== Segment start ==

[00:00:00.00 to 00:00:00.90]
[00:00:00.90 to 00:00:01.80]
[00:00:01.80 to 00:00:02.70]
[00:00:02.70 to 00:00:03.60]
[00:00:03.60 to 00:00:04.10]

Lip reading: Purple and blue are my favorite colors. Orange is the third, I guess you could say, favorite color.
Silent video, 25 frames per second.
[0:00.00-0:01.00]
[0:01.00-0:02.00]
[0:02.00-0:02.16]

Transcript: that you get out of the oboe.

== Segment end ==
== Segment start ==

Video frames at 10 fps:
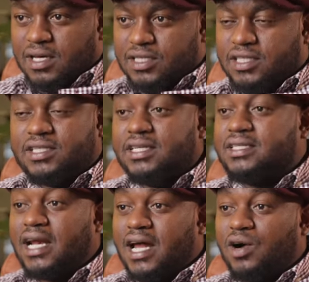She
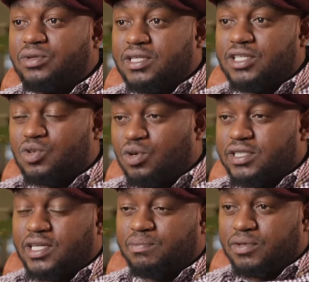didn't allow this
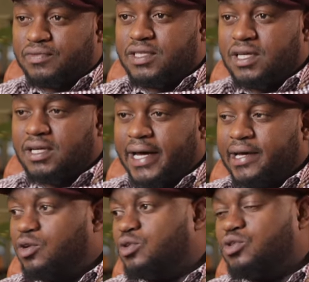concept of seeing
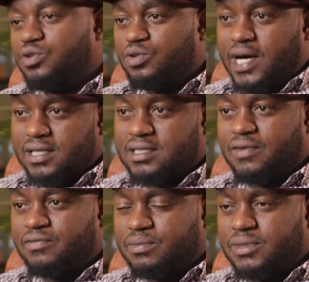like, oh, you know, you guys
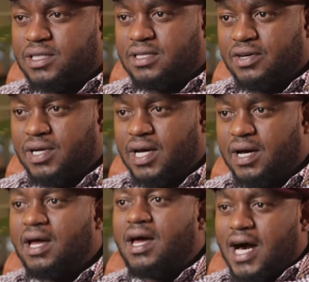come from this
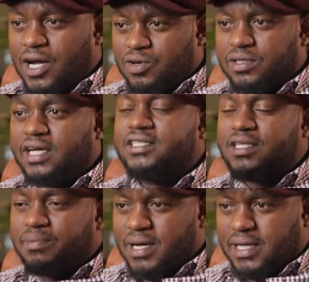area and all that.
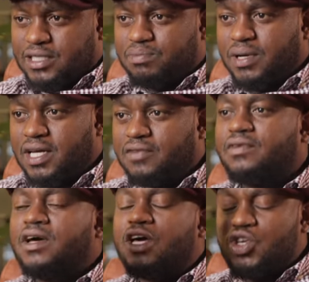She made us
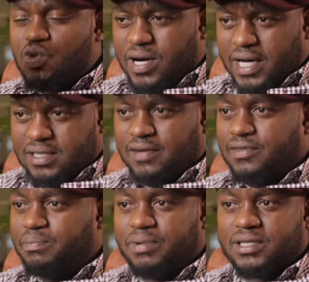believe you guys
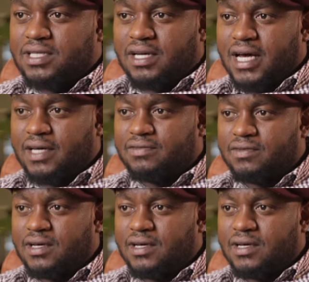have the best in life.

== Segment end ==
== Segment start ==

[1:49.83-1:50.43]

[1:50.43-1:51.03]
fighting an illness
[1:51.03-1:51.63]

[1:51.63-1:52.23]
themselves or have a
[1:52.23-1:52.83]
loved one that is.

== Segment end ==

**EXERCISE REQUIREMENTS**: Give back the records above exactly, limited to the lines between the one holding "[00:00:00.00 to 00:00:00.90]" and the one holding "Transcript: that you get out of the oboe.", inclusive.

**SOLUTION TO THIS EXERCISE**:
[00:00:00.00 to 00:00:00.90]
[00:00:00.90 to 00:00:01.80]
[00:00:01.80 to 00:00:02.70]
[00:00:02.70 to 00:00:03.60]
[00:00:03.60 to 00:00:04.10]

Lip reading: Purple and blue are my favorite colors. Orange is the third, I guess you could say, favorite color.
Silent video, 25 frames per second.
[0:00.00-0:01.00]
[0:01.00-0:02.00]
[0:02.00-0:02.16]

Transcript: that you get out of the oboe.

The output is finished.